PROVIDED INFORMATION:
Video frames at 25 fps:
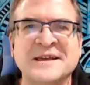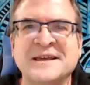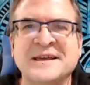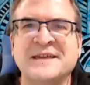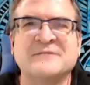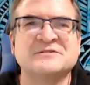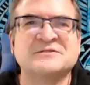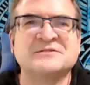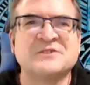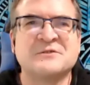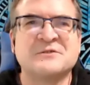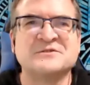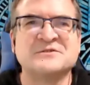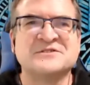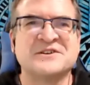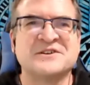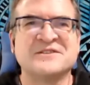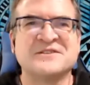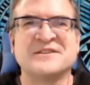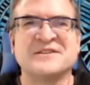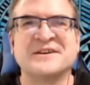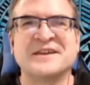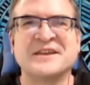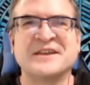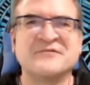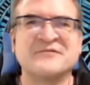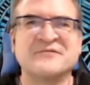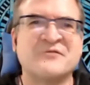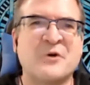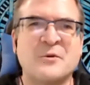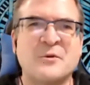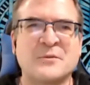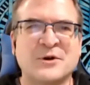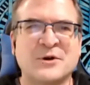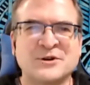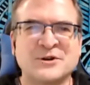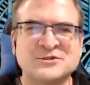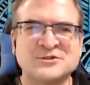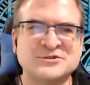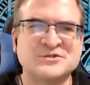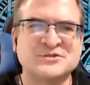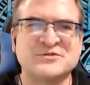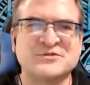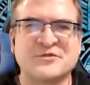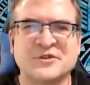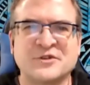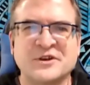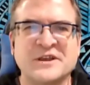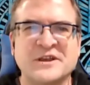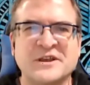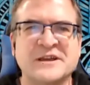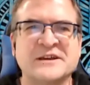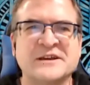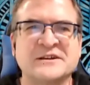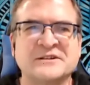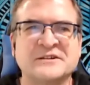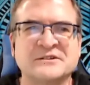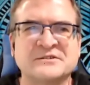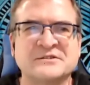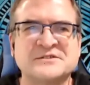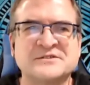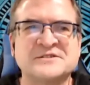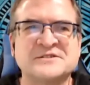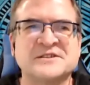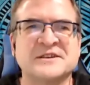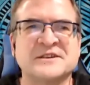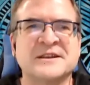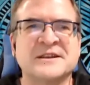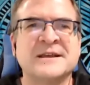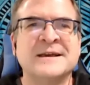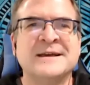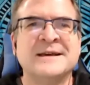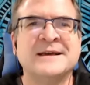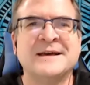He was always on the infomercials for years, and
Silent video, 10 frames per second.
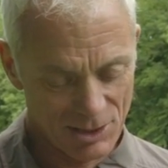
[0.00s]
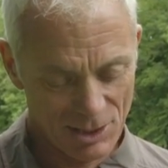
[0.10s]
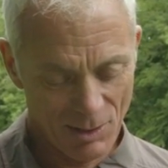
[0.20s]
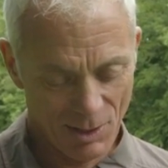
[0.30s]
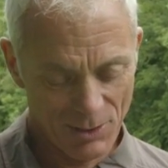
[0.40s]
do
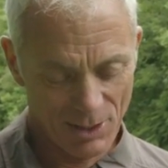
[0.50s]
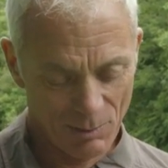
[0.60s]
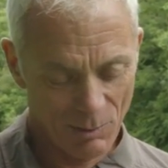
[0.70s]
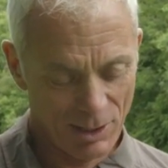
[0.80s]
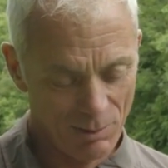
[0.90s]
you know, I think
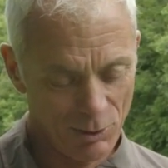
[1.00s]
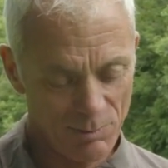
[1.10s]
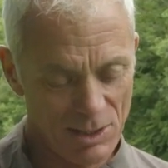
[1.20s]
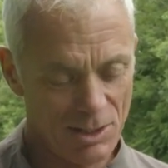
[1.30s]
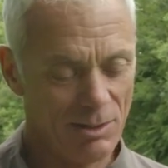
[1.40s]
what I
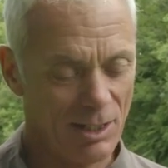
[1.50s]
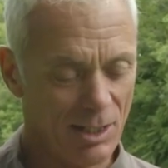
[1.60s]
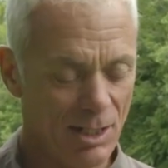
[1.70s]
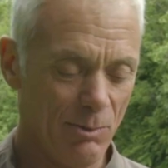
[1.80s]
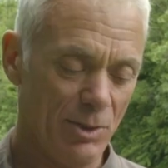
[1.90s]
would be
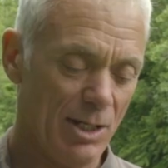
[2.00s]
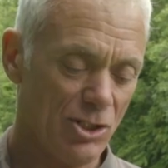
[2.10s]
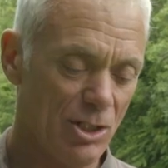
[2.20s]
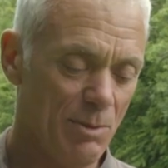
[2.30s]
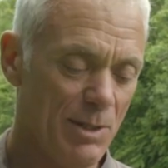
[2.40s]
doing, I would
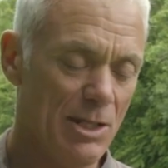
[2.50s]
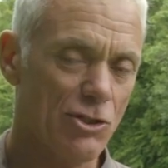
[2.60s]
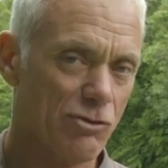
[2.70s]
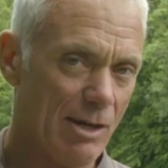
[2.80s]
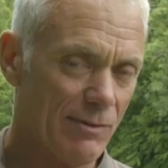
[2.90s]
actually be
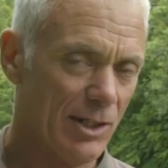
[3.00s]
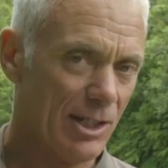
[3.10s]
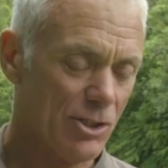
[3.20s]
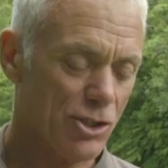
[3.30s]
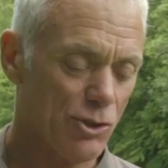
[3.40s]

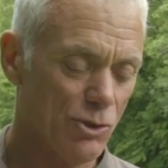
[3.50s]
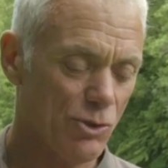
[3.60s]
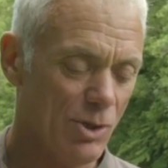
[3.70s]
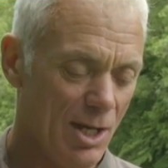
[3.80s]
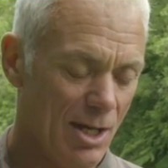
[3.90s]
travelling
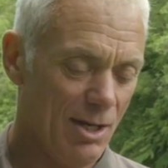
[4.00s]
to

YOUR ASSIGNMENT:
In your copy, include no pictures, but reproduce all records exactly.

THE COMPLETED TASK:
Video frames at 25 fps:
He was always on the infomercials for years, and
Silent video, 10 frames per second.
[0.00s]
[0.10s]
[0.20s]
[0.30s]
[0.40s]
do
[0.50s]
[0.60s]
[0.70s]
[0.80s]
[0.90s]
you know, I think
[1.00s]
[1.10s]
[1.20s]
[1.30s]
[1.40s]
what I
[1.50s]
[1.60s]
[1.70s]
[1.80s]
[1.90s]
would be
[2.00s]
[2.10s]
[2.20s]
[2.30s]
[2.40s]
doing, I would
[2.50s]
[2.60s]
[2.70s]
[2.80s]
[2.90s]
actually be
[3.00s]
[3.10s]
[3.20s]
[3.30s]
[3.40s]

[3.50s]
[3.60s]
[3.70s]
[3.80s]
[3.90s]
travelling
[4.00s]
to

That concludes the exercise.